What about the challenge of getting approvals from many regulatory authorities?

This is a topic of much discussion: how to get regulatory convergence and acceptance because it's a huge burden to get licensure of vaccines in many different countries. The issue is these are regulations in countries' law. We can say: people should rely on one regulatory approval. But each country needs to decide within its own law how it deals with that. COVID-19 vaccines will be brand new vaccines: there's no process that's been reviewed multiple times for manufacturing, there's no agreed approach to labelling, and no agreed approach to the amount of clinical data you need.

How does CEPI's portfolio approach support the different vaccine programmes?

One of the things we're investing in is centralised laboratory testing, so scientists can use the same assays. We want to develop a gold-standard assay, so vaccine developers and regulators can understand and compare the merits of each of the vaccines that are being developed. We're looking at making sure that people are using either the same or at least similar endpoints in clinical trials, so the definitions are the same. We're putting a lot of effort into these types of activities, so we don't end up comparing apples and pears.
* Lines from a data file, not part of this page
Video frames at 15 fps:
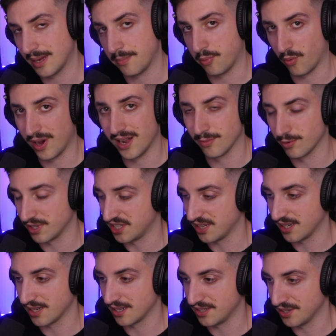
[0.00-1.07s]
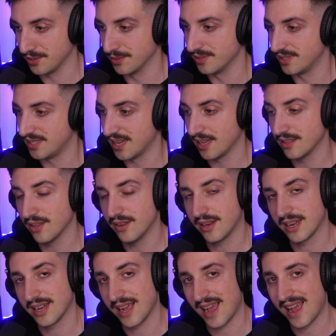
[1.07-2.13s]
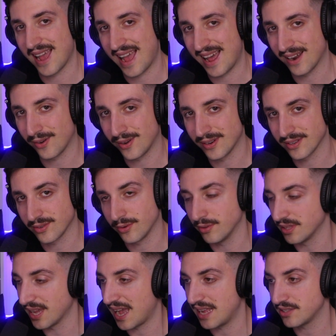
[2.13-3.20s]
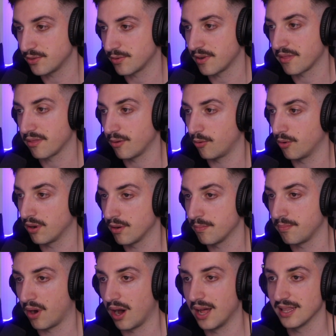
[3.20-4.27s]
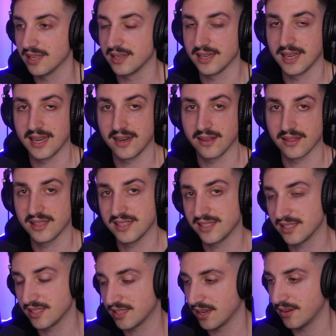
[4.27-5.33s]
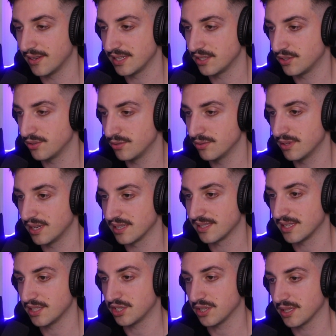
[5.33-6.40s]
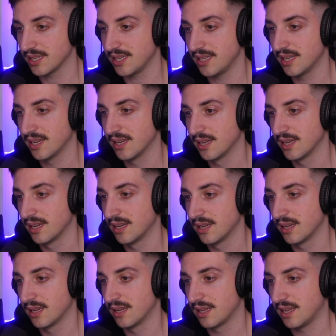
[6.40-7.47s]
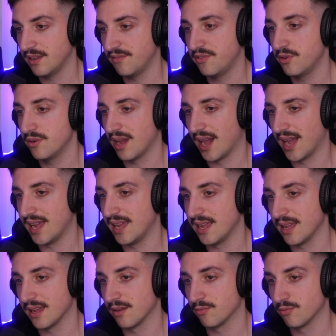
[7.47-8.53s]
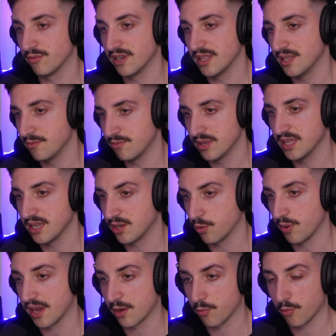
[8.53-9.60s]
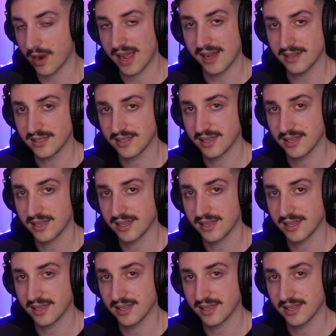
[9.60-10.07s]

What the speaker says: one, what you're going to do: download an add-on called Azeroth Autopilot. Now, this is going to essentially give you a really quick route,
Can we think in terms of ending the pandemic?

What does ‘ending the pandemic' mean? We need to recognise that we're likely to get to a situation like seasonal ‘flu. Or take measles as another example: we have a highly effective vaccine against measles, but measles still exists. We need to manage expectations. When we say: ‘end the pandemic', we don't mean we are ending the disease, but we can end the acute situation, which is paralysing the globe.